Apple unveils ReALM aka Siri’s about to get a brain-lift
We’ll all been there:
Hey Siri, call Mom
» Calling Museum of Modern Art
Siri, you can’t be that dumb!
» Don’t call me dumb, I am dumb!
🤦♂️
Now, Siri doesn’t shine bright by today’s standards, but it’s only because it didn’t receive too much love over the years, and that’s about to change. Just about 14 years after its launch, Apple is finally ready for a brain-lift operation that might soon come to an iPhone near you, powered by ReALM, a small LLM.
ReALM is Apple’s attempt at bringing LLMs to the edge, rather than relying on a remote API call. This new LLM has just been presented in a very interesting paper, let’s dive in.
ReALM is not an LLM trained from scratch, but rather a fine-tuned version of FLAN-T5 that Apple have tested in different sizes. The way it works is quite smart: LLMs can only process text, but joint models can do vision & text at the cost of a much larger size, something that a relatively small device, like an iPhone, cannot afford to run, either due to memory or speed constraints, if not both.
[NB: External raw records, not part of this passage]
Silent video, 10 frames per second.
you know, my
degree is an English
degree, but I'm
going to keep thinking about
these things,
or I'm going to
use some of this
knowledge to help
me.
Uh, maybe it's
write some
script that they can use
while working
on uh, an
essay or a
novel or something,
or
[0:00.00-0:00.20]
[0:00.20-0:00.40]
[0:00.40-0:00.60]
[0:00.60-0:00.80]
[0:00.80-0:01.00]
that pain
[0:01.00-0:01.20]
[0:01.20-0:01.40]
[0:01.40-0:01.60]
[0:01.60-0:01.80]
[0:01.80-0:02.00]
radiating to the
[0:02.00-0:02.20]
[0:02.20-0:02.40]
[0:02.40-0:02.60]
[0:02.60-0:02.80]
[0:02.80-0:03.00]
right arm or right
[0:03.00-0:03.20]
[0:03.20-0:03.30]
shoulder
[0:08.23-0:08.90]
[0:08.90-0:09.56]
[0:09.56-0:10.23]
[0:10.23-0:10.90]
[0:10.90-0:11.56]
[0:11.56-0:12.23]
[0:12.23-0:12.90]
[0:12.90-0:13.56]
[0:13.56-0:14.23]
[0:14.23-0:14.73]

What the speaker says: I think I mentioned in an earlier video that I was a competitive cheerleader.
To overcome this limitation, ReALM is fed with a description of the screen’s content that is position-aware, in short the LLM knows what’s on screen and knows in which part of the screen a certain piece of text appears. This approach is used to perform reference resolution, or understanding what a human means when they say “find korean BBQs around me…. Ok call the second one”. The “second one” is a contextual reference that possibly applies only in that moment in time and on that device, so this reference needs to be understood by Siri and disambiguated. That’s going to be the job of ReALM: making Siri more aware of the world/context and thus, finally useful!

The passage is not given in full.